Yep. I'll at least pull the 12V before doing the front brakes. Some have eluded that this avoids the ABS codes. The pump will need to be done but I'll save that for when I take everything apart for the valve cover gasket. Thanks!
I usually replace front pads (and recommend my friends to) at 3mm. Usually when they reach that level the chamfers and slots wear off and you get more noise. Also, if you're trying to salvage the rotors (which you are not), replacing them before they reach 1mm is a good idea. Also, I replace the shoes when they hit 2mm. So, I feel the dealer upselling you brake service at this point is not unreasonable at all.
Bringing back an old thread because one thing wasn't covered here: When you have uneven wear on inner vs outer pads on a disc brake system, it usually means that the caliper sliders are binding to some degree. This usually manifests as uneven wear (inner usually worn more than the outer) and uneven wear on the pads themselves (if one slider pin binds more than another causing an uneven pressure on the pads. Any time you have a disc brake system apart (not just on your Prius), you should check the slider pins for wear and pitting, make sure the dust boots are in good condition, and relubricate them. Some advocate the use of a silicone paste to reduce the chances of damage to the rubber boots due to the common practice of using petroluem-based lubricants there.
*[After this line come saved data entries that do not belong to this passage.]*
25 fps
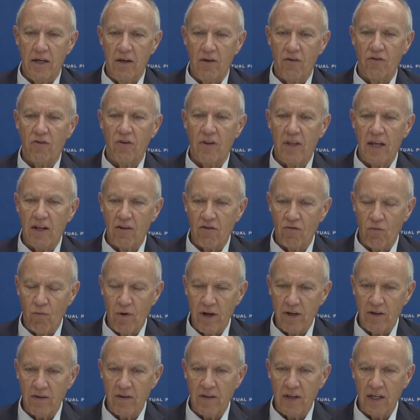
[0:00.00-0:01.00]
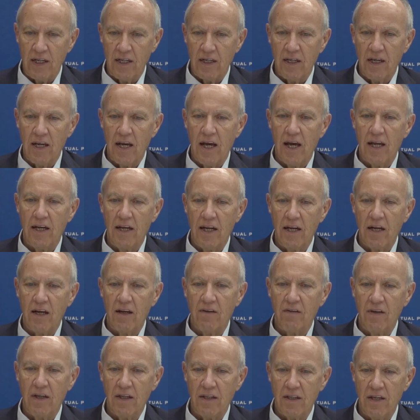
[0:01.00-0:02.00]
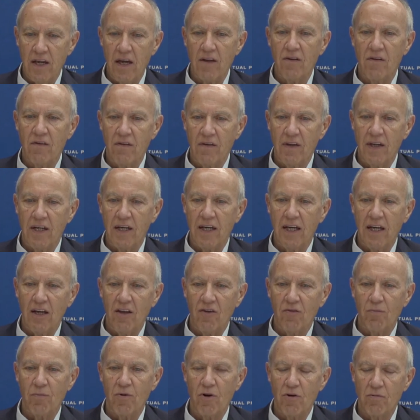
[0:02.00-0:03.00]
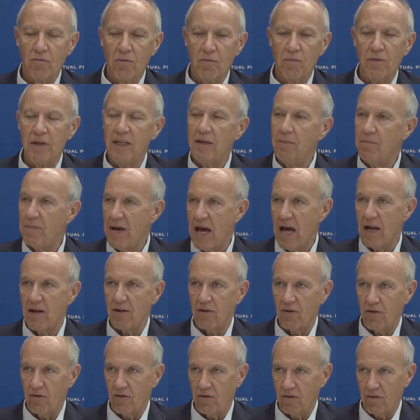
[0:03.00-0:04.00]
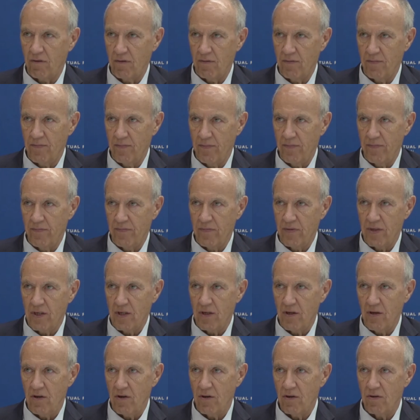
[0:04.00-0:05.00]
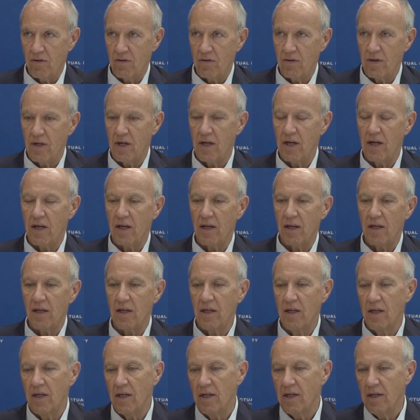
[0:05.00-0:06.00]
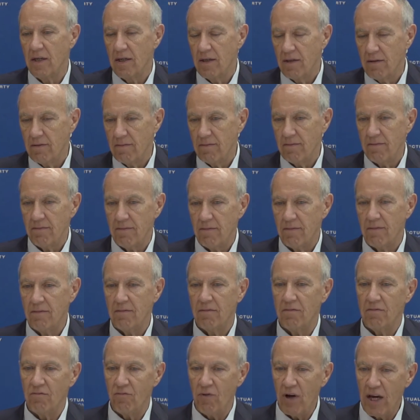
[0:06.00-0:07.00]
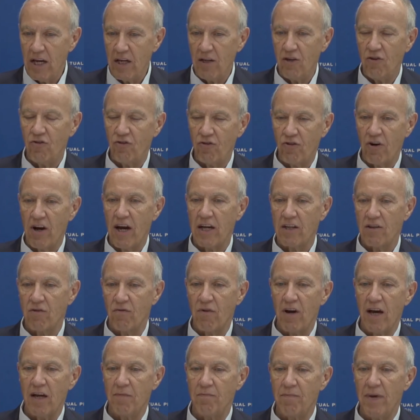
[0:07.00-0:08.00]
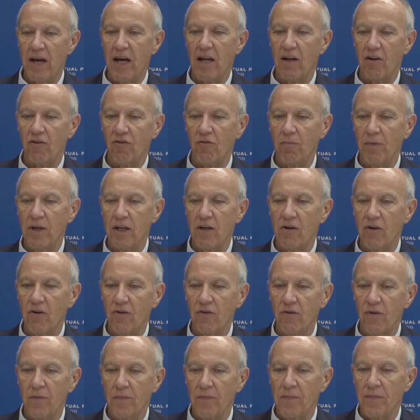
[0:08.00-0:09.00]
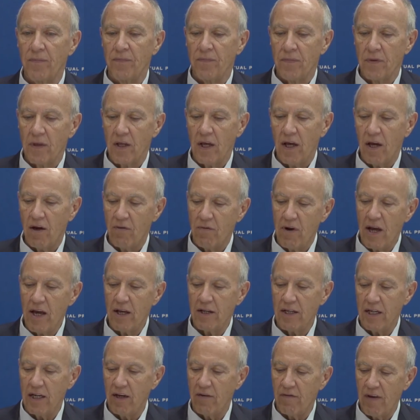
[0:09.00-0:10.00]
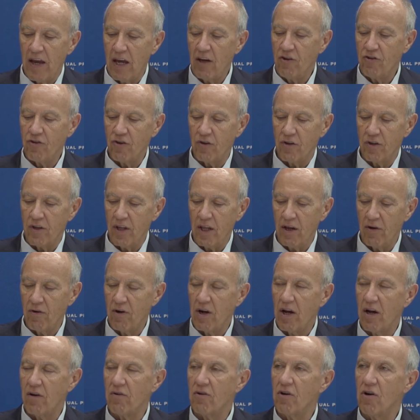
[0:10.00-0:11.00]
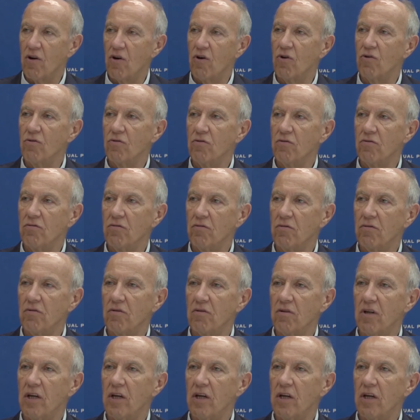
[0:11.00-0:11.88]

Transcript: So that's one thing. And then I think the other thing is probably balance. You know, where do you strike the right balance? Because around innovation, there are a whole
Personally, I've never had a problem with using a good hi-temp synthetic brake grease.
I don't know the composition of the rubber Toyota uses for their seals and boots, but they recommend a lithium-soap-based glycol grease. They sell it under the name Rubber Grease. It has a clear reddish color and a sort of interesting, musty-antique-store smell. It's what you find inside new Toyota brake parts if you open them up. It is not the same stuff they specify to use on the shims; that stuff is gray. -Chap
Yeah, I was a bit confused by the OPs statements above. Can't figure how he came to the conclusion that there were no caliper issues, when he clearly stated that there was uneven inside/outside wear. Surely that indicates that there is binding on the caliper slide pins.